Laurence E. Dahners, MD
Gayle E. Lester, PhD

Abstract

There is minimal information available in the literature regarding the processes of ligament growth and/or contracture. This paper summarizes experimental work on length changes in dense collagenous tissue carried out in our laboratories over the past decade and a half.

Although previous bone, muscle and tendon studies have shown these tissues to grow, for the most part, at "growth plates," our marking suture studies demonstrated that, in ligament, longitudinal growth and contracture both occur as diffuse processes in which material is added or removed interstitially. In our studies, growth of ligamentous tissue appeared to be influenced by systemic hormonal factors, but was locally mediated by mechanical tension, or lack of tension, which caused an increase or decrease in growth throughout the length of the ligament.

We found that the actin cytoskeleton of the fibroblast was active during the contracture of lax ligaments, presumably procuding the necessary mechanical force. This contracture phenomenon is hypothesized to retighten ligament after microstretch injuries and to result in the clinical problem of capsular ligament contracture during joint immobilization. Simulated stress grenerated electrical potentials (SGEPs) diminished the contracture process, indicating that an absence of SGEPs may serve as one signal that the tissue is not being mechanically loaded.

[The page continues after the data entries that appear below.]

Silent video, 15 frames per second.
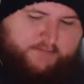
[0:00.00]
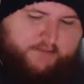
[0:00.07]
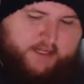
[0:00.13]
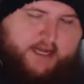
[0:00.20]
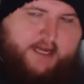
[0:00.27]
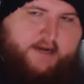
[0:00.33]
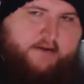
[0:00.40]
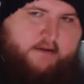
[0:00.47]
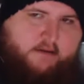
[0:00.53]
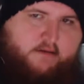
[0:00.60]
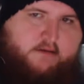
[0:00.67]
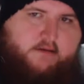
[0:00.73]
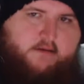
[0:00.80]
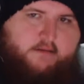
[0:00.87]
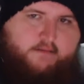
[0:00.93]
Plan.
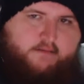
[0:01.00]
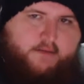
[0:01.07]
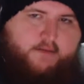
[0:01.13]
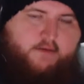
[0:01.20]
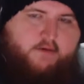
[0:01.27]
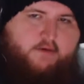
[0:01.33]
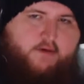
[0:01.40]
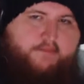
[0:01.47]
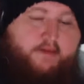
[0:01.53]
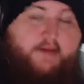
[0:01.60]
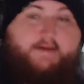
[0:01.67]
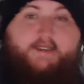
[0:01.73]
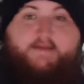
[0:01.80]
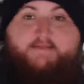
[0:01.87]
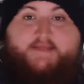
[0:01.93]
More,
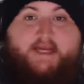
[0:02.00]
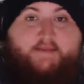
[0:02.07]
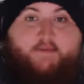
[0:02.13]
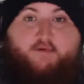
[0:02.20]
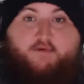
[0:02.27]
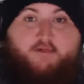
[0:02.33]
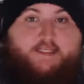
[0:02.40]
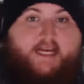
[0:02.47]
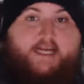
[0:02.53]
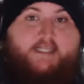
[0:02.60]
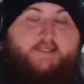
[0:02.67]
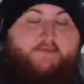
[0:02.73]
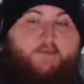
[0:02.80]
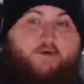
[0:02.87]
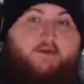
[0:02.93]
maybe some more
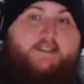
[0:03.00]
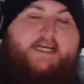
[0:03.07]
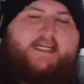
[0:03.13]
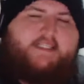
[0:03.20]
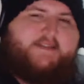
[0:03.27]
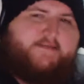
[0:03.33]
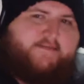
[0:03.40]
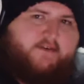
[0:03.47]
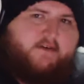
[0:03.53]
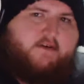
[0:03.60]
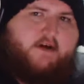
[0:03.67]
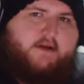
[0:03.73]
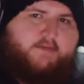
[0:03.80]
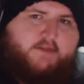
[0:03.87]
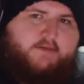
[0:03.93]
dates. More dates
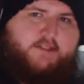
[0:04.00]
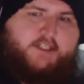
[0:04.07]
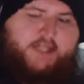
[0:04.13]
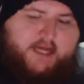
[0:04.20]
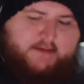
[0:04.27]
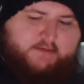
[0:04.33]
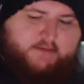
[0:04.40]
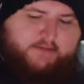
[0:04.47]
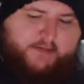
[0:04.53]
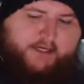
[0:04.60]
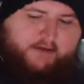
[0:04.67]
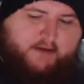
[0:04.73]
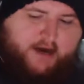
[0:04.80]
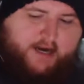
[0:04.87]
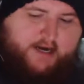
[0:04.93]
for Switch games would be
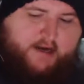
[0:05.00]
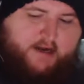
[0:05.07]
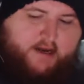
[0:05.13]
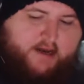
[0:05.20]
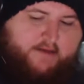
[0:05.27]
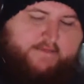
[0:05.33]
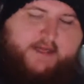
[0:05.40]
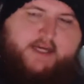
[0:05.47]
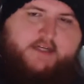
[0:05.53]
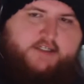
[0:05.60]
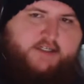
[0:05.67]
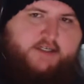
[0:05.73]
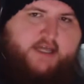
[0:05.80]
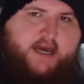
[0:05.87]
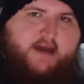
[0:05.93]
great. If they could
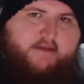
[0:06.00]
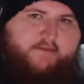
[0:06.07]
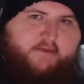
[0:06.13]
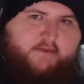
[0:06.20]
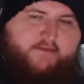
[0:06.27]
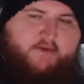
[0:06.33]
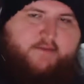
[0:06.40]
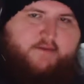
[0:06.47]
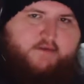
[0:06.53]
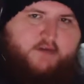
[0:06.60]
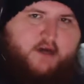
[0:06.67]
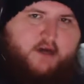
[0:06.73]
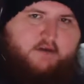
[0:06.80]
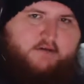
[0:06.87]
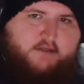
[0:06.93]
do that for a few more
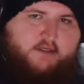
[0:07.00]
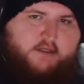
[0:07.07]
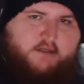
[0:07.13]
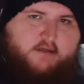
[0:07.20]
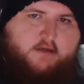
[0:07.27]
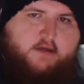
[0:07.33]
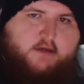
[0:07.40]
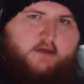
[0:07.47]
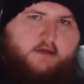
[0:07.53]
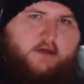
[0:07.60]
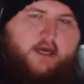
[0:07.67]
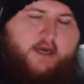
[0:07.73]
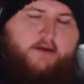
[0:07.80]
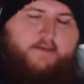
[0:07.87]
titles. Yeah.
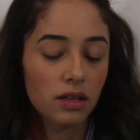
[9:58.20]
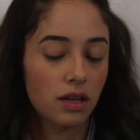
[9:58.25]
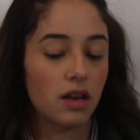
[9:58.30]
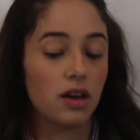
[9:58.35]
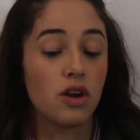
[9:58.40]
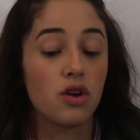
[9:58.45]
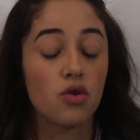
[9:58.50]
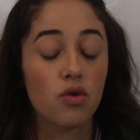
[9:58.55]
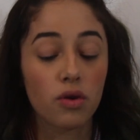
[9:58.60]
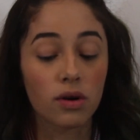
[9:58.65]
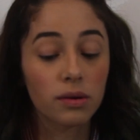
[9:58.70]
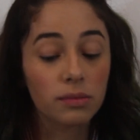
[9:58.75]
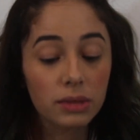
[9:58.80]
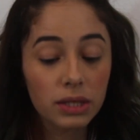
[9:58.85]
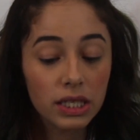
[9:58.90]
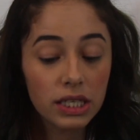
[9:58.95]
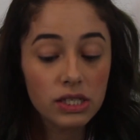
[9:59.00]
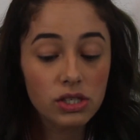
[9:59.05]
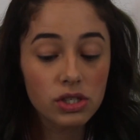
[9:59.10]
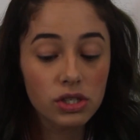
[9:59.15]
I
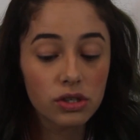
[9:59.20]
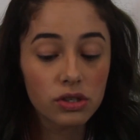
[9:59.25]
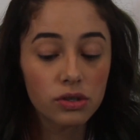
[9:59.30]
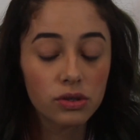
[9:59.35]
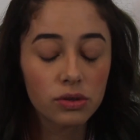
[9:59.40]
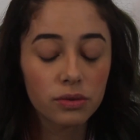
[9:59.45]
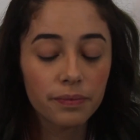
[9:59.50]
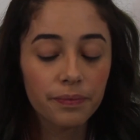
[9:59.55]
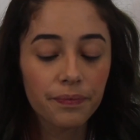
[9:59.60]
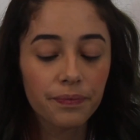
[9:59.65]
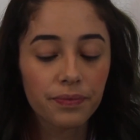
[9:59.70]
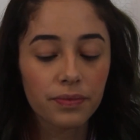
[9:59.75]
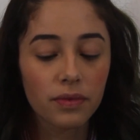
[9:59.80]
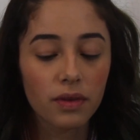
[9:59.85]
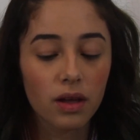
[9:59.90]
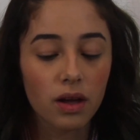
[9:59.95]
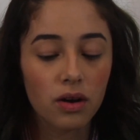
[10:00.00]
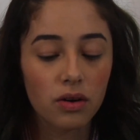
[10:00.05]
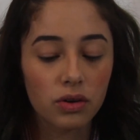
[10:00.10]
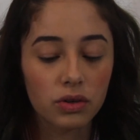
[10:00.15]
normally
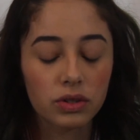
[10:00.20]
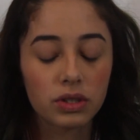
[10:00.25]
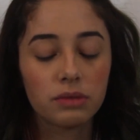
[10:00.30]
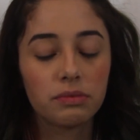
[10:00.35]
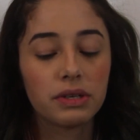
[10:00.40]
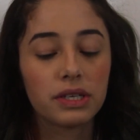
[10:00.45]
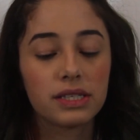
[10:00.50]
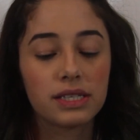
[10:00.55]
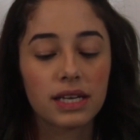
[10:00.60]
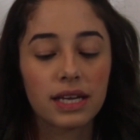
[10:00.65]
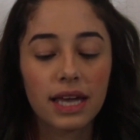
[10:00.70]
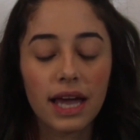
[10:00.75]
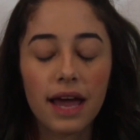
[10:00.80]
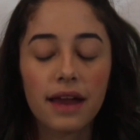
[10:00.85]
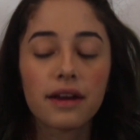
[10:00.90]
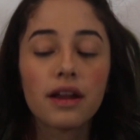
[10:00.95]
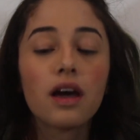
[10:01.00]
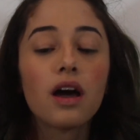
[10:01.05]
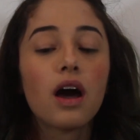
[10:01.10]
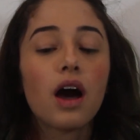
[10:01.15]
do, only because
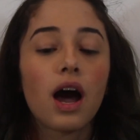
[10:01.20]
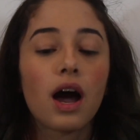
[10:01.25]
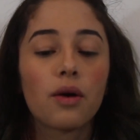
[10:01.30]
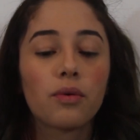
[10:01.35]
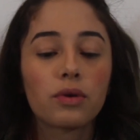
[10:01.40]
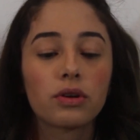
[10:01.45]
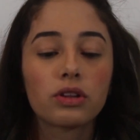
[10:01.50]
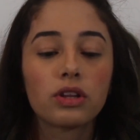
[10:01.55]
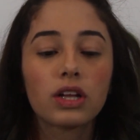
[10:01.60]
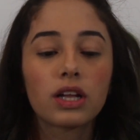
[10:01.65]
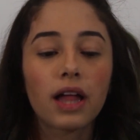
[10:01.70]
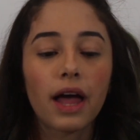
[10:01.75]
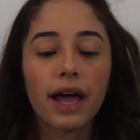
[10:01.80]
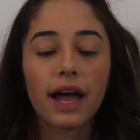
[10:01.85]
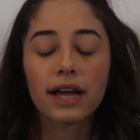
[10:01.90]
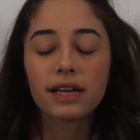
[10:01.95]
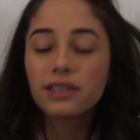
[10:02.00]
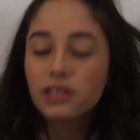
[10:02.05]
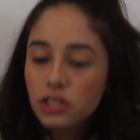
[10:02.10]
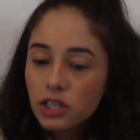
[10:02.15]
again, I wanna look like
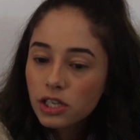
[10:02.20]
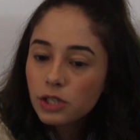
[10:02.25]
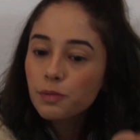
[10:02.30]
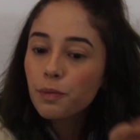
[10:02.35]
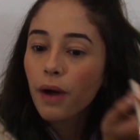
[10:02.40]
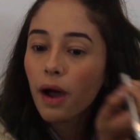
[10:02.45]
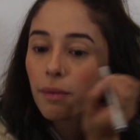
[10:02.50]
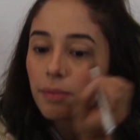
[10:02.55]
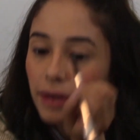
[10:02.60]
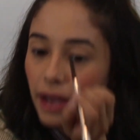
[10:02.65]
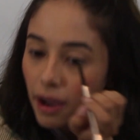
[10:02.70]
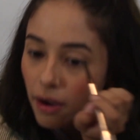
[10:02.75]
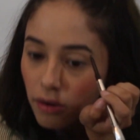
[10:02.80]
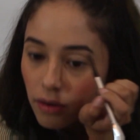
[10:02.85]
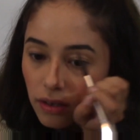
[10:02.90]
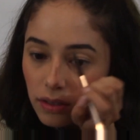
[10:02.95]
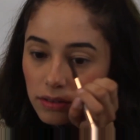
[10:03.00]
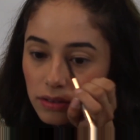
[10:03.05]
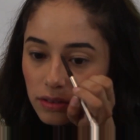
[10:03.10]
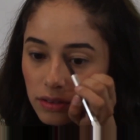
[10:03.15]
I just popped
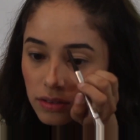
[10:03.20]
out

Additional work presented here supports the hypothesis that the mechanism of length changes in ligament and tendon involves the sliding of discontinuous collagen fibrils past one another. Changes in fibril overlap during growth and contracture were demonstrated. Small polycations and the peptide NKISK were found to markedly increase the creep/strain in loaded tendon and to allow for the first time the extraction of intact collagen fibrils from vertebrate ligamentes. These agents are presumed to interfere with "interfibrillar bonds" which are postulated to attach one fibril to another and thus prevent sliding under normal circumstances.